Lawrence in Kentucky at NAJYRC with his stall sectioned off to keep everyone walking by safe.

Lawrence in Kentucky at NAJYRC with his stall sectioned off to keep everyone walking by safe.


What do you think the recent inclusion of Para Dressage at NAJYRCs means for young riders, juniors, and children who have a physical disability?
I think the recent inclusion is a big step forward for the younger generation of riders with a disability. The sport is mainly dominated by senior team members, you rarely see someone who is younger then 25 years old that’s very competitive so this is encouraging younger riders with a physical disability to get out there, get known and be very competitive against others their own age. Eventually the senior team members will go on and do something else or retire, who will then be there to replace them and keep Canada on the World ranking?

How does it feel to be one of the first athletes to represent Canada at NAJYRCs in Para Dressage?
Feels great! It’s an honour to be part of something that’s happening for the first time and will hopefully continue on.

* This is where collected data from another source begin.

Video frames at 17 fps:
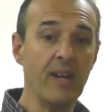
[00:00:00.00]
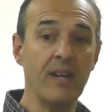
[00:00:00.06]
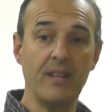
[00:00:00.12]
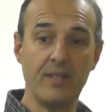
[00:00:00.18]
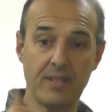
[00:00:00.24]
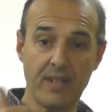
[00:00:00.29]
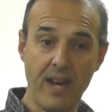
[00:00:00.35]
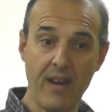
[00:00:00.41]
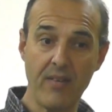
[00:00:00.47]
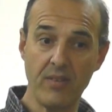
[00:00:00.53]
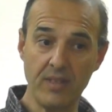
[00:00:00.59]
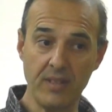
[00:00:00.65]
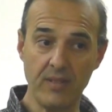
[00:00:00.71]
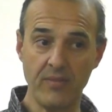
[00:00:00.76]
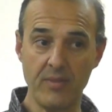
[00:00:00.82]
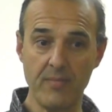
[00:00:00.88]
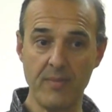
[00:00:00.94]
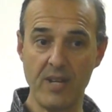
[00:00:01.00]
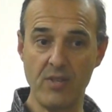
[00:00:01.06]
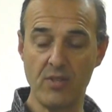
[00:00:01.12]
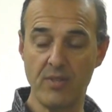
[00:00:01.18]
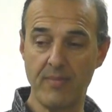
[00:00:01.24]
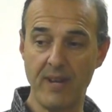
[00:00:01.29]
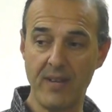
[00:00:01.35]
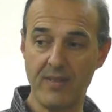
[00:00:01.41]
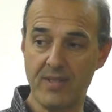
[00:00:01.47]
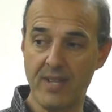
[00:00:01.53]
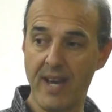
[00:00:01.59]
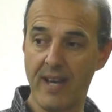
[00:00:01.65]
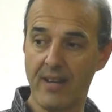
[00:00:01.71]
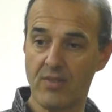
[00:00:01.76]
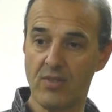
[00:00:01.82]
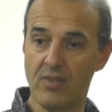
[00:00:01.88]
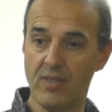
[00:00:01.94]
it's carrying the information about
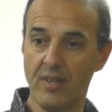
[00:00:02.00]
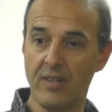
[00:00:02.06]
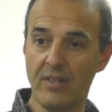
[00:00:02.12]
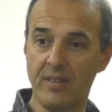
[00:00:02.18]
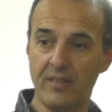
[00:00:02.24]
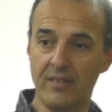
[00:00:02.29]
texture,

Madison’s disability does not let that keep her out of able-bodied competitions. In 2012, she received special permission from the FEI to compete in able-bodied competitions. Because of her paralysis, her stirrups are tied down and she is allowed to carry a whip in the ring. In 2012, she represented Canada in Dressage as a Junior rider on McGuire at NAJYRC and then in 2013 they returned to NAJYRC in the Young Rider division.

Madison is an inspiration to everyone with a disability as she she has proven that with hard work you can achieve your goals, despite the curves life throws at you.

Madison has not won an FEI medal yet, but by the end of this weekend, I’m sure she will be adding that to her list of accomplished goals.